To Make a Ghoul by Paul Wilson
People are disgusting.
You know it as well as I, but the difference between us is that while you’re sitting there nodding your head, you’re also one of the disgusting creatures that drops your filth all over this planet.
Yes. You.
What? You never threw a napkin out of your car window? How about a paper cup after the soda is gone? Apple core? Or maybe you’re one of those special assholes who punishes their child by throwing a toy out the window? Something that makes noise they won’t stop playing with? Or maybe a favorite stuffed animal just because their being difficult and you’re a miserable turd who isn’t over their own childhood trauma.
But the worst—the absolute fucking worst of the offenders, of the low bastards that drop their pollution—are the smokers. These nasty, gross, defiling idiots who are either so accustomed to dropping the burnt cigarette butts out their car window that they no longer realize they’re doing it, or these privileged princesses who don’t want to get the car Daddy bought them dirty by using the ashtray. Who is worse? The ones who have flicked their ends so much they no longer notice they might start a forest fire, or the ones who do it willfully and don’t give a shit?
Both. Both are putrid fucking animals.
And yes, I have every right to say so, because I clean it up.
I’m one of the poor bastards you have never heard of and have never seen—if we do our job right. Oh sure, occasionally someone gets lucky and catches us in a grainy picture or phone video, but the one caught on camera is never left intact to make the same mistake again. Demons have rules, never you doubt it. There is a hierarchy. Punishment is dismemberment, destruction, and worse than death. Offenders are torn apart and live, nerve endings sizzling and leaking and screeching for all time.

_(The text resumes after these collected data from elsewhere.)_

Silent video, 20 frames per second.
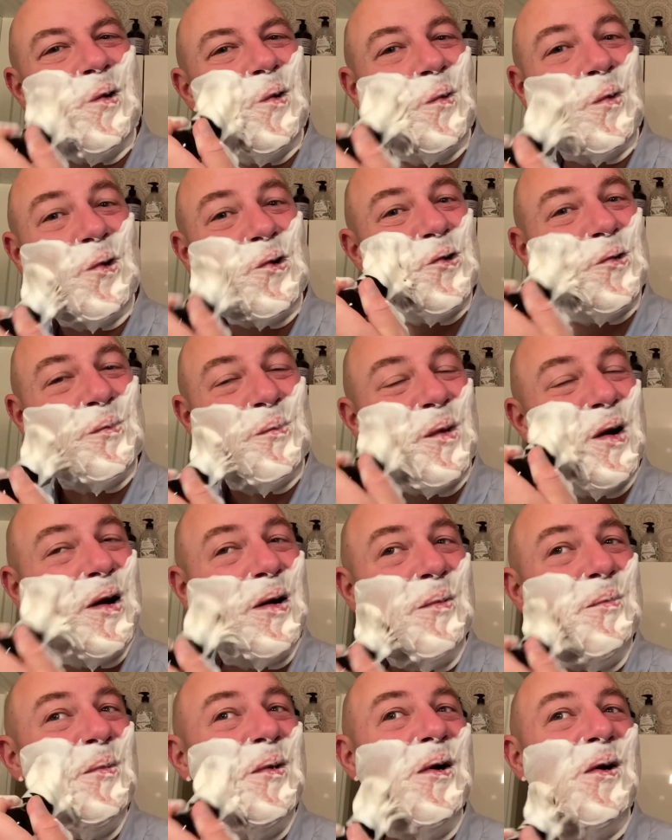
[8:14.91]
Wash my
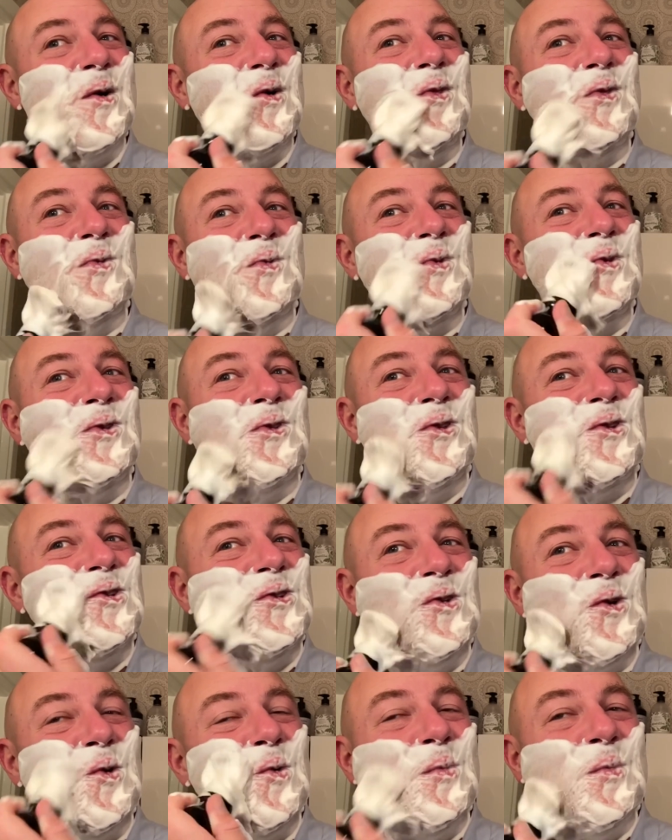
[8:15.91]
mouth with
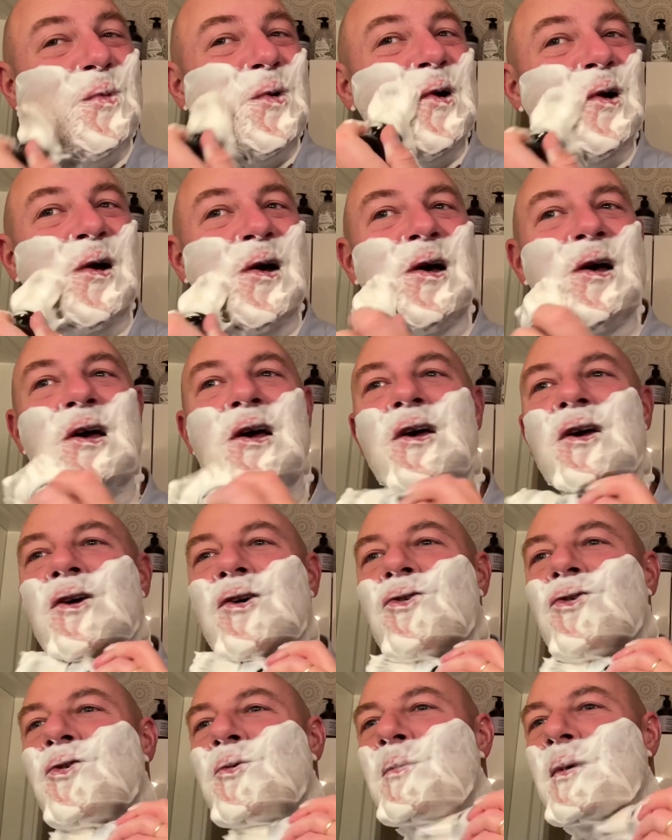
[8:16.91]
soap.
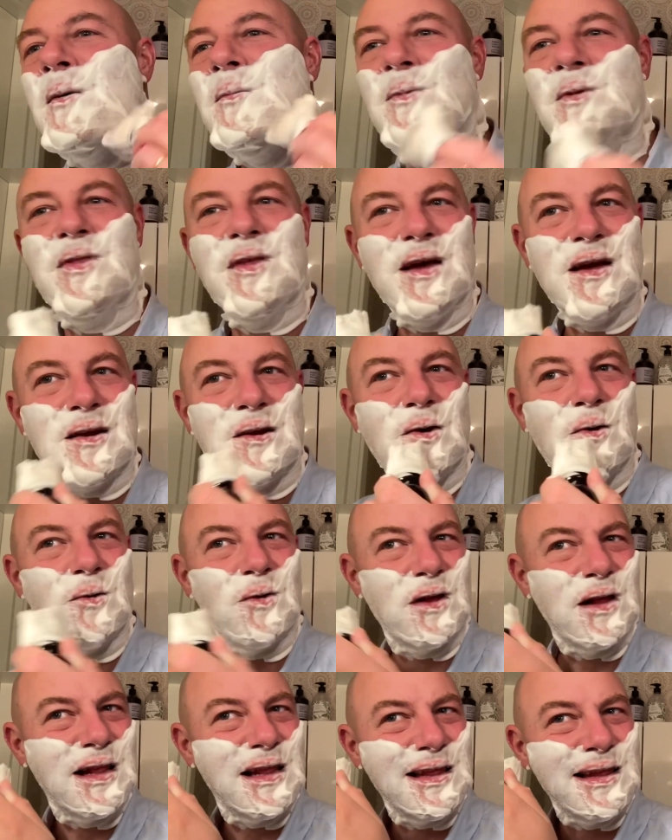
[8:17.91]
You remember that? How
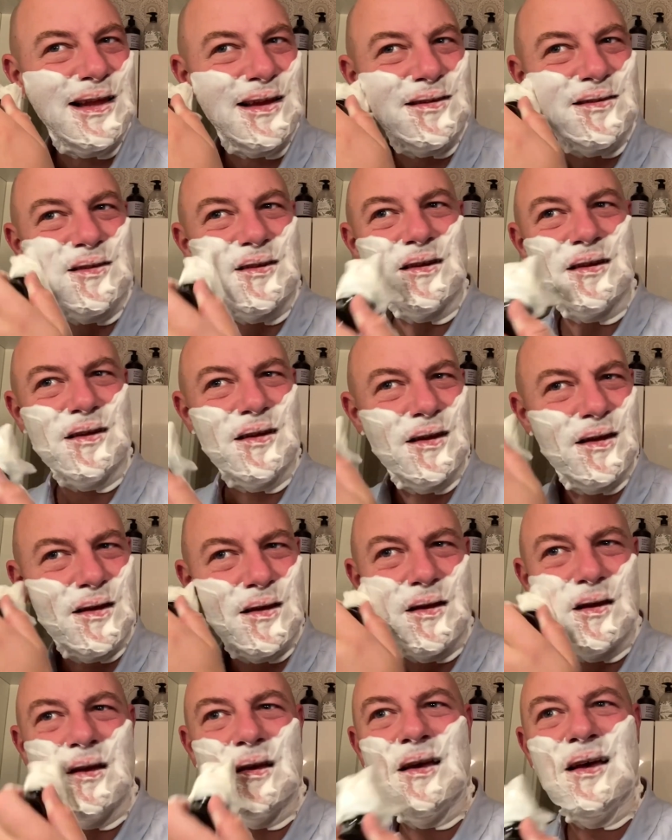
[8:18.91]
classic.
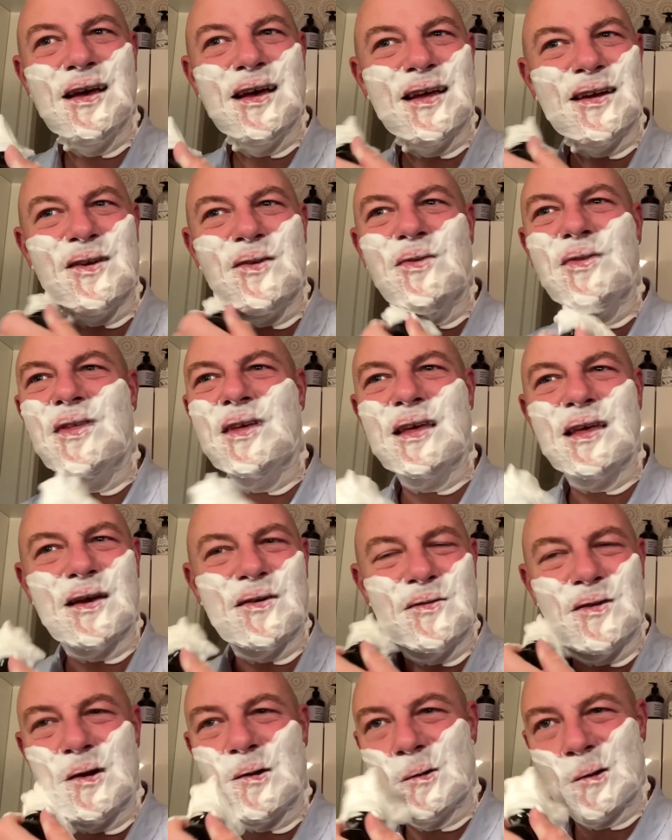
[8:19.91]
I don't think I've
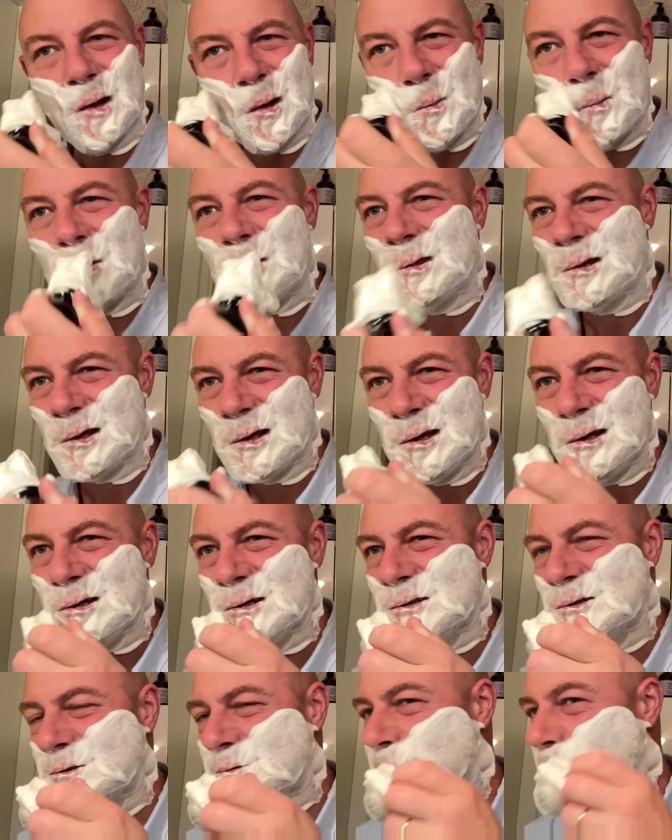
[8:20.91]
done that with the
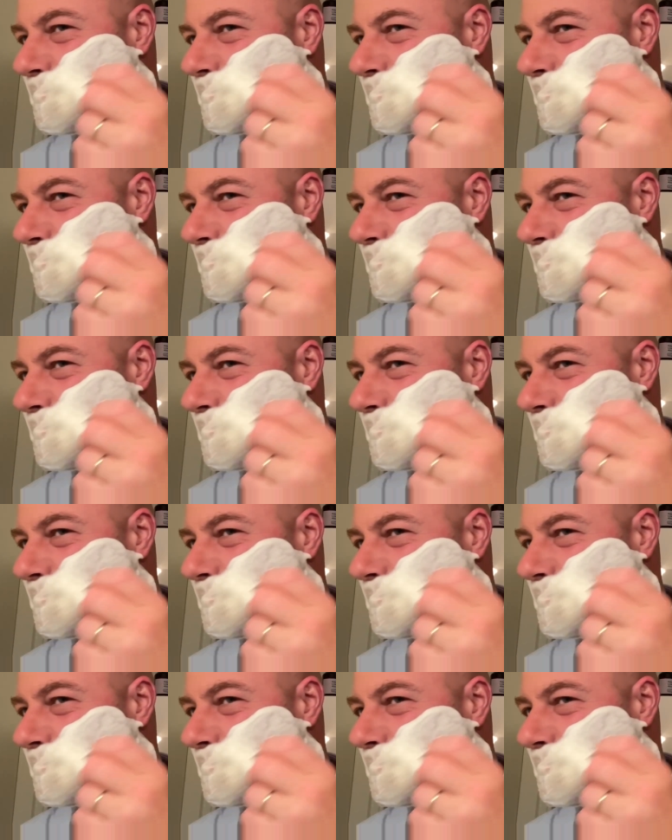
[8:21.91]
kids.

Is it any wonder? Those of us down here on the clean-up crew are already being punished at the lowest possible level. We are released at night to rid garbage from the world: streets, sidewalks, gutters, forests, even roofs. Every seen someone dump their car ashtray in a Wal-Mart parking lot? Ever see a huge mound of those disgusting chewed ends? Then you come back the next day and its gone. Who cleaned it? You never think too much about it do you? Ever see an exploded animal corpse on the highway? Not to the side, but one mashed into the asphalt? Ever see a McDonald’s Happy Meal box with half the food congealing in the sun? But these things are always gone the next day, aren’t they? And who cleans it? Someone you think—if you ever give it thought at all. But it’s not someone. It’s me. It’s me and the other unlucky souls like me who are released from Hell every night to crawl along the earth and clean. It’s funny. I had to die to become an environmentalist. I’m green whether I want to be or not!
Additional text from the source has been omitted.